● **TASK GOAL**:
No pictures go into the copy. Write out every line below exactly.

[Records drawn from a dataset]
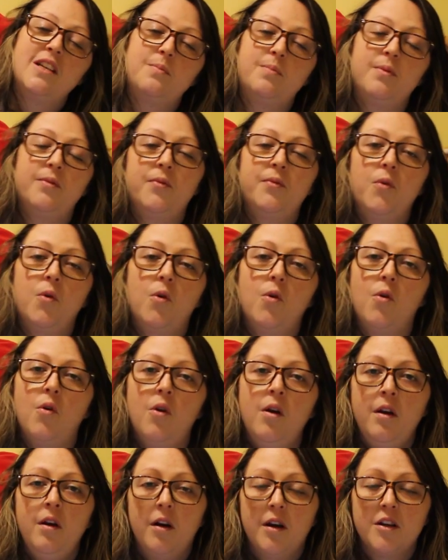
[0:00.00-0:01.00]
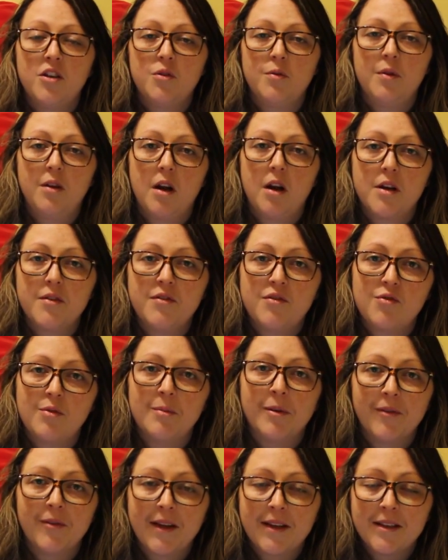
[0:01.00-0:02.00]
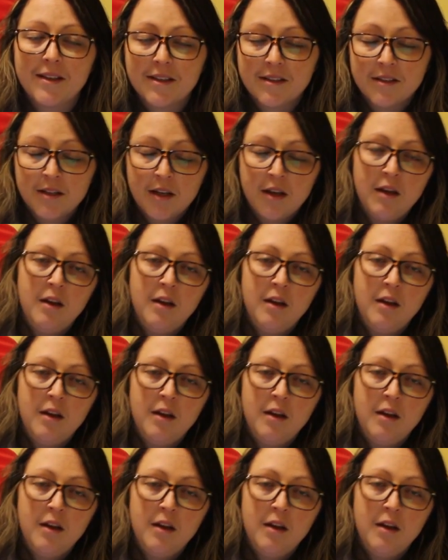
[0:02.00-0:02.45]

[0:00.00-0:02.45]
before I do a live stream event,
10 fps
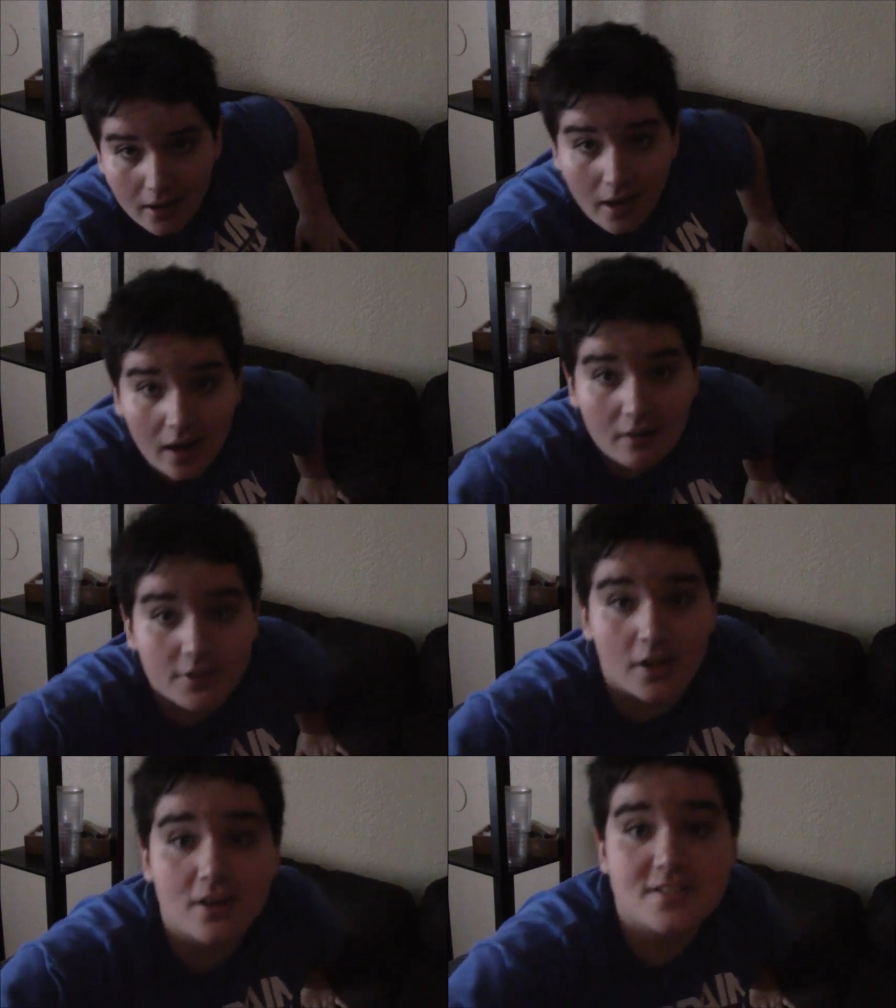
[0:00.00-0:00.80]
Have
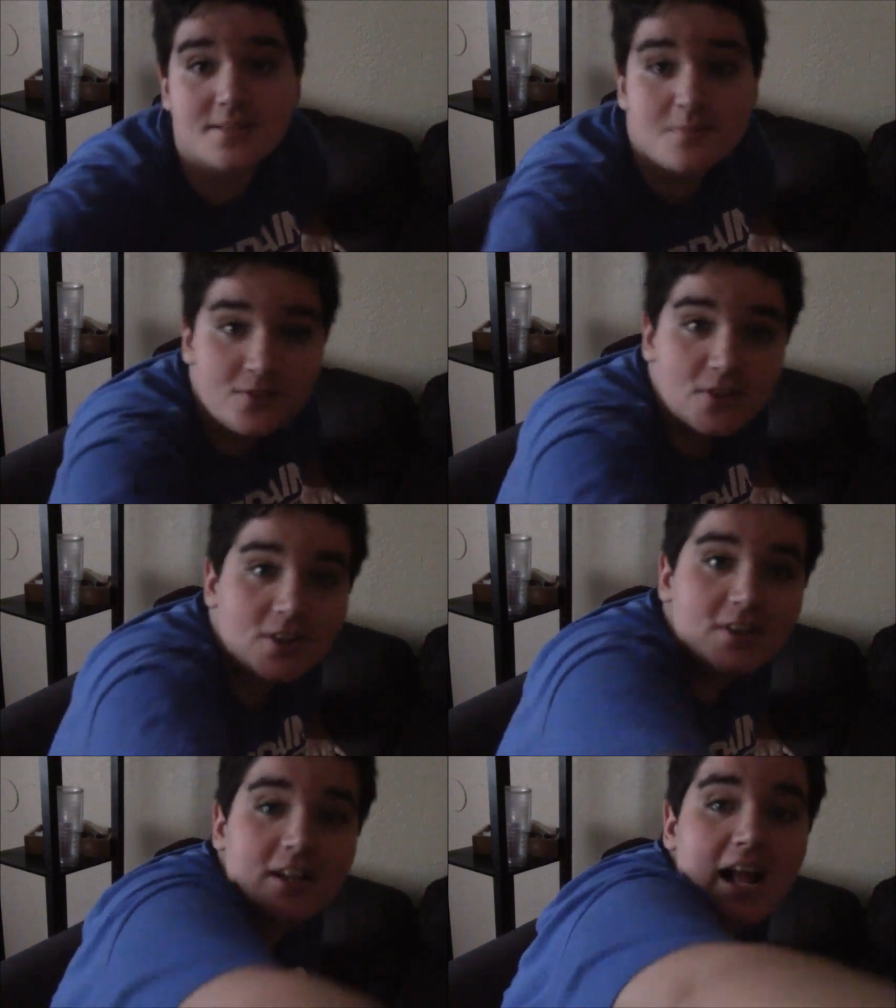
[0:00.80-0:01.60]
an awesome
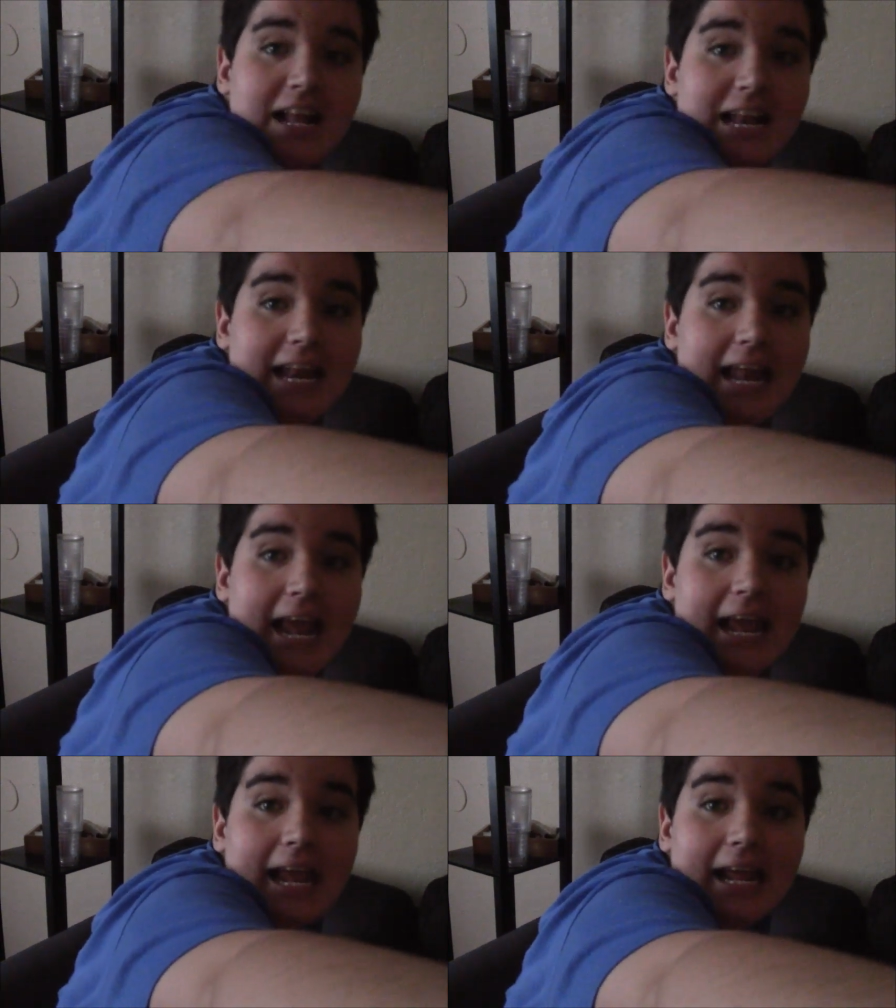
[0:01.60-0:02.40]
full
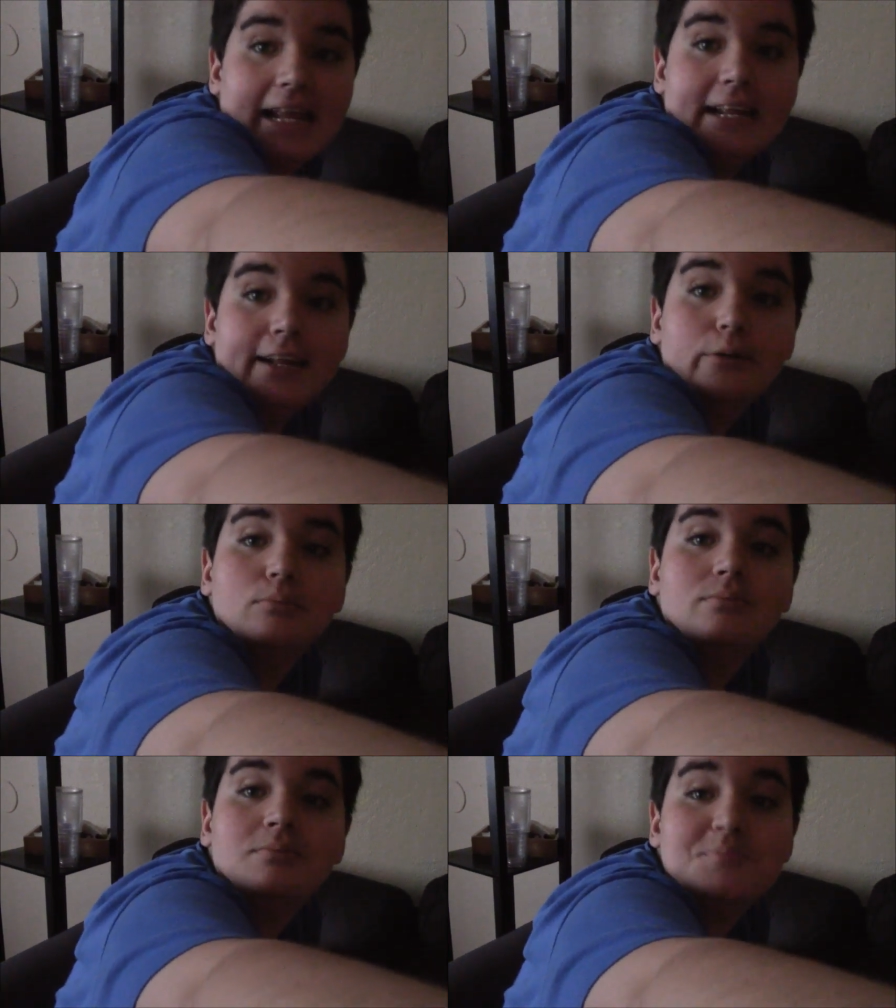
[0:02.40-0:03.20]
day.
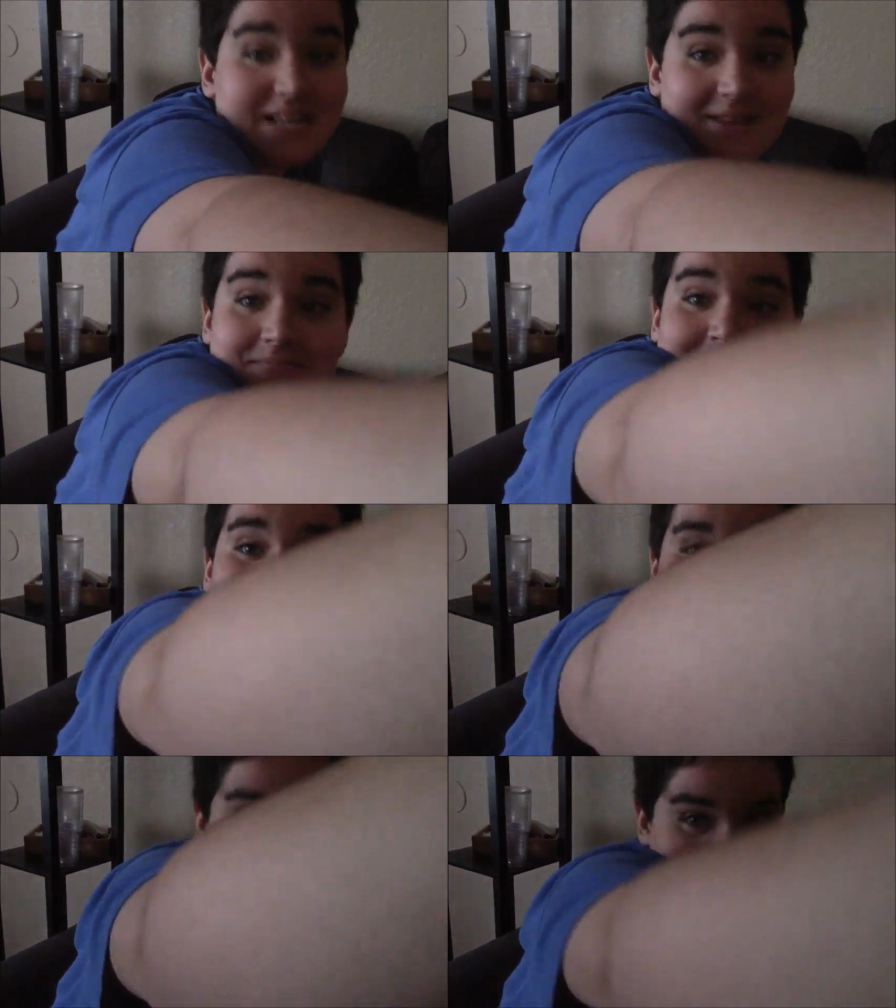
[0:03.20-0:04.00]
See,
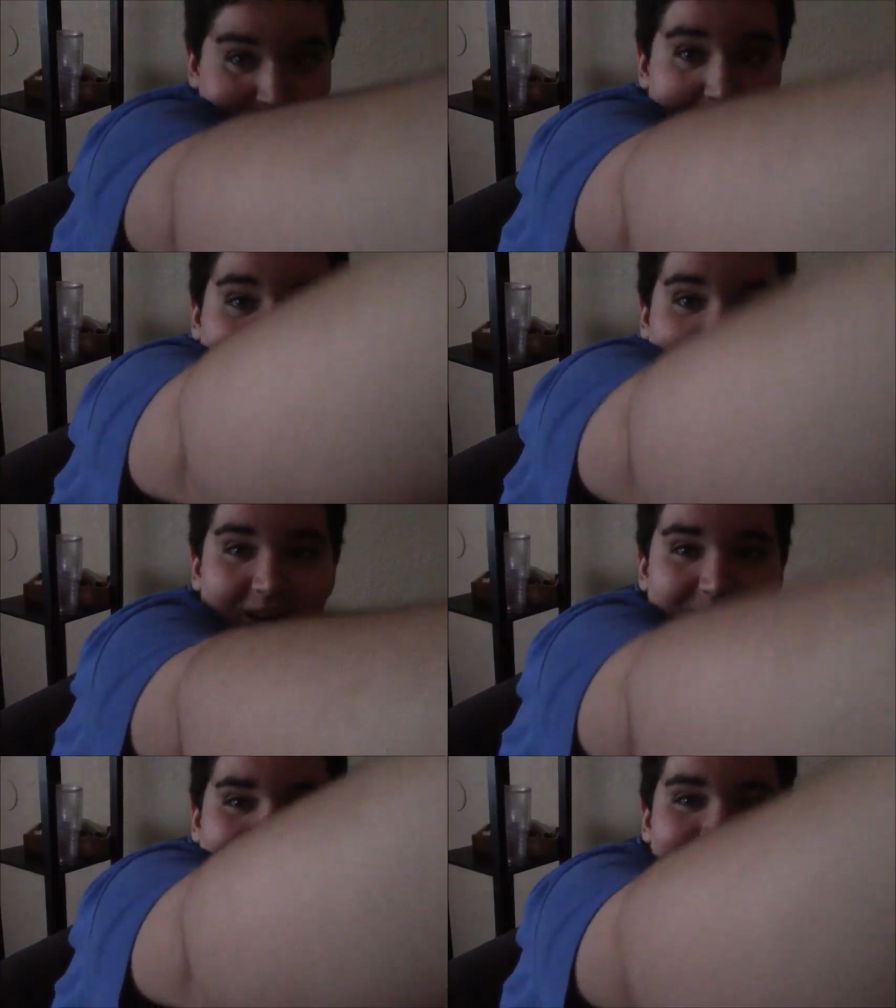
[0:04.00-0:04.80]
here's my
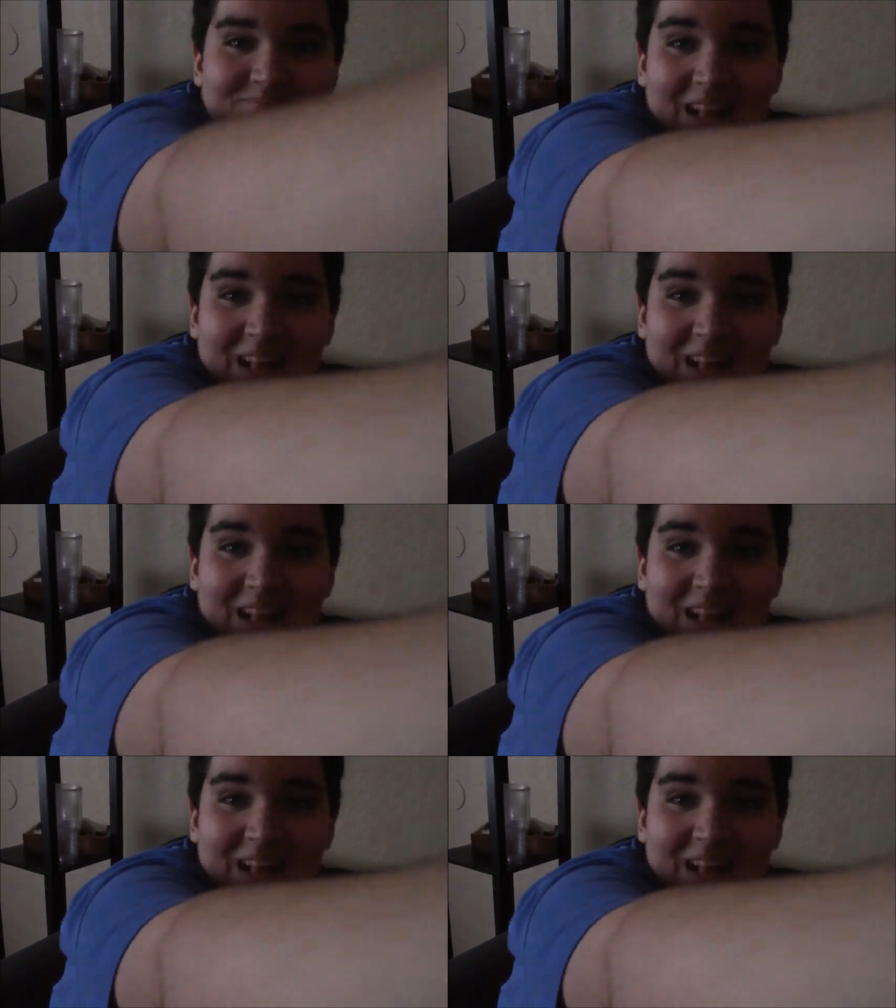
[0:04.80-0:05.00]
arm.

● **ANSWER TO THIS PROBLEM**:
[0:00.00-0:01.00]
[0:01.00-0:02.00]
[0:02.00-0:02.45]

[0:00.00-0:02.45]
before I do a live stream event,
10 fps
[0:00.00-0:00.80]
Have
[0:00.80-0:01.60]
an awesome
[0:01.60-0:02.40]
full
[0:02.40-0:03.20]
day.
[0:03.20-0:04.00]
See,
[0:04.00-0:04.80]
here's my
[0:04.80-0:05.00]
arm.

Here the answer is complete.